Thursday, May 13, 2010

Nassim the Dream Top Tics It


There was a big story in the WSJ about one of Nassim Taleb-affiliated fund Universa Investments LP (he's merely an advisor, but he takes credit when it does well and it's run based on his long-Black Swan theory). Supposedly, they made a big trade around 2 pm EST on Thursday, just before the market tanked. As the electronic exchanges were spotty a large order like this didn't help, and wasn't very savvy on a pure tactical level (ie, don't make big trades when systems are down).

Anyway, lets look at the tape. Here's an S&P 115 June Put option from Thursday. Around 2 PM EST, it was price about $4.30. It went to about $8 (one bizarre print at $14), and is now about $2.50. Whatever he bought is probably down 50%.

I would bet that his Universa Fund will go exactly like his Empirica fund: up big in year 1, then slightly negative for the next five, when it is 5 times as large. Net net, it loses dollars, and like Emprical will have a Sharpe below the Hedge Fund Mendoza line of 0.5.

All the while, however, he makes huge fees, because 1% on $4B is a lot of money, and his wealth will serve as proof that he's an investing genius. More importantly, he then selectively presents to a credulous press he makes billions off his market savvy.

Gee, someone should write a book about blow-hard traders who misrepresent their track records and take excessive risk with other-people's money, all due to cognitive biases they are too shallow to notice in themselves. Oh yeah, Taleb has done that! I guess his insider status gives him better insight.

9 comments:

Anonymous said...

YESSS!!!! Nassim is like one of these geniuses who always comment on CNBC that the stock market is about to tank. From time to time the stock market has bad days and then everyone marvels at how prescient they were.

crookery_ said...

Well he might be down 50% on the put but if it was set up as a delta neutral trade the fund could well have cleaned up trading the gamma over the 5-10% move in both directions. I know you understand this, but you omitted to debate the point.

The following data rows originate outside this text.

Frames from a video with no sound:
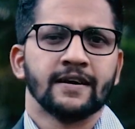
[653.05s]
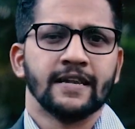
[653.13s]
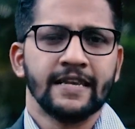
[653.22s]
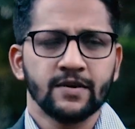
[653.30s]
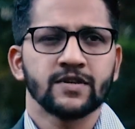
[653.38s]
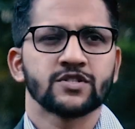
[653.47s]

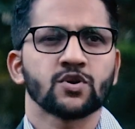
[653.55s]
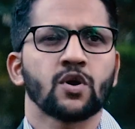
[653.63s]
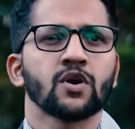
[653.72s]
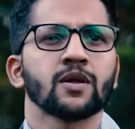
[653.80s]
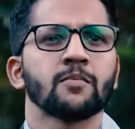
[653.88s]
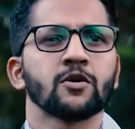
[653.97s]
Leo is
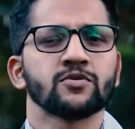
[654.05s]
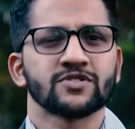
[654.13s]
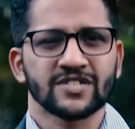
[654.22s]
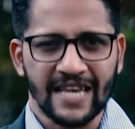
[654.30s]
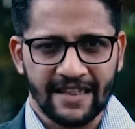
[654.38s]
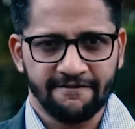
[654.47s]
all about
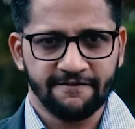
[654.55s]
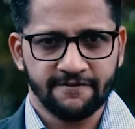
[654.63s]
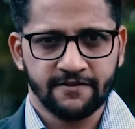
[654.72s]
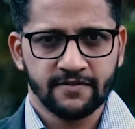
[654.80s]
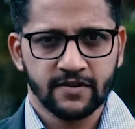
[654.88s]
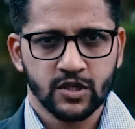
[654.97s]

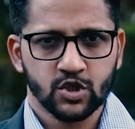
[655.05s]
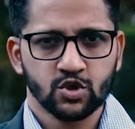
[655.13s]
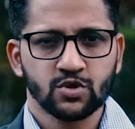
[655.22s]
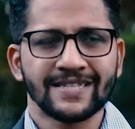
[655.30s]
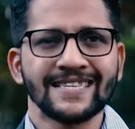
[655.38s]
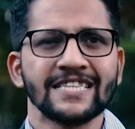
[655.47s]
self.
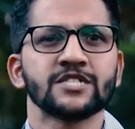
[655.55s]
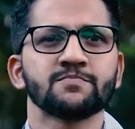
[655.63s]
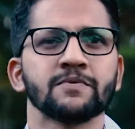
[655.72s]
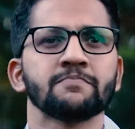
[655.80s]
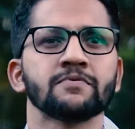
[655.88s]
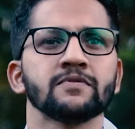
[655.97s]
So these
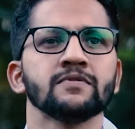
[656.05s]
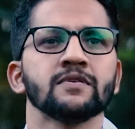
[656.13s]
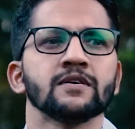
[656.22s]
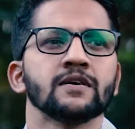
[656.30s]
people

I'm not saying that's what happened, or even opining on Taleb's skill or not, I am simply pointing out that if you are going to criticise it you'd better make sure you know exactly what the fund did.

David said...

Eric, will you consider responding to Barry Ritholtz' post, "Get me ReWrite".(13 May) Your views are markedly different, and there is $100,000 up for grabs.

Eric Falkenstein said...

that's a silly stunt. I too, will give $100k to someone who can prove to me that the CRA was orthogonal to the housing bust.

Anonymous said...

Eric thinks that trying to increase lending to underserved communities is a self-evidently terrible idea that will obviously create an unsustainable housing bubble, but he also believes that professional investors had no sound way of predicting that the housing market would crash.

A foolish consistency is the hobgoblin of little minds.

Anonymous said...

(1) Government frigtards should stay out of the housing markets.

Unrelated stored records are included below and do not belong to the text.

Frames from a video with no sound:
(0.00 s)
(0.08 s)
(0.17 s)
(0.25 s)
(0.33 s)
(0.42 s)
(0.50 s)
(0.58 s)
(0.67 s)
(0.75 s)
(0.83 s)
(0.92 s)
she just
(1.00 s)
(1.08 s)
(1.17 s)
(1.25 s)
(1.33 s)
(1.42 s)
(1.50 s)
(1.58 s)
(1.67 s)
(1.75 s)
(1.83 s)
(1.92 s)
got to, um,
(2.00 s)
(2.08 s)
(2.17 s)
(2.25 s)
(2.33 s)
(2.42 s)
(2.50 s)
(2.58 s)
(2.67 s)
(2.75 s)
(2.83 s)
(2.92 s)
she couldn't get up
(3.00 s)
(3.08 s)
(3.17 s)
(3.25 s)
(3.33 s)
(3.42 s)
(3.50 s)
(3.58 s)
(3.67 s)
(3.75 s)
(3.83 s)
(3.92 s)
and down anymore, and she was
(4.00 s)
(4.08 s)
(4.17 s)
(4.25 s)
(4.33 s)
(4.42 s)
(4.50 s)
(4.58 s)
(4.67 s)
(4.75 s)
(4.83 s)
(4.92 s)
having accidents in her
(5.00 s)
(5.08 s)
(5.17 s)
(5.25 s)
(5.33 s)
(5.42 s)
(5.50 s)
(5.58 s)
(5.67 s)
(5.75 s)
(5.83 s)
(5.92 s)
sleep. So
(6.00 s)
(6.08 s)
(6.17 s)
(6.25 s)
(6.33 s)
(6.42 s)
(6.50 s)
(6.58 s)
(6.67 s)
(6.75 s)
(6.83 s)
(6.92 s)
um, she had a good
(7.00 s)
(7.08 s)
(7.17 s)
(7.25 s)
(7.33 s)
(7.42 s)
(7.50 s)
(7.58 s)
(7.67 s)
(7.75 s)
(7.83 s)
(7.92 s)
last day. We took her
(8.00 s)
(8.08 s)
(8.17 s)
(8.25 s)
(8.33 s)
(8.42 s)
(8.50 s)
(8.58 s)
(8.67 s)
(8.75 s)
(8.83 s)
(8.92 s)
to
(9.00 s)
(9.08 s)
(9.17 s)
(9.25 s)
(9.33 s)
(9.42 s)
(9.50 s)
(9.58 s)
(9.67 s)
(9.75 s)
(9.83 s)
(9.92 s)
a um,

(2) Financial markets are generally efficient.

I don't get how these are "inconsistent" theses.

Anonymous said...

Let's start with:
(1) Government frigtards will predictably mess up the housing market if they get involved.
(2) Financial markets can generally foresee predictable events.

And add:
(3) Government frigtards get invovled with the housingmarket.
(4) Financial markets do not foresee market collapse.

I think I see an inconsistency already...

(5) Eric argues that the market collapse was in some sense unpredictable.

And there's another one.

It is true that (2)/(4)/(5) are consistent, and that (1) is consistent with (3).

Anonymous said...

The most remarkable aspect of the WSJ story, assuming it was generally factually correct, was that they were chasing the market down. I'd have thought, based on their media comments, they'd always keep an insurance-like ambient long-vol position in place, rather than chasing the market up and down herky-jerky.

Anonymous said...

> Financial markets can generally
> foresee predictable events.
Death is a predictable event that very often appears unforeseen...
IOW, that word does not mean what you think it means.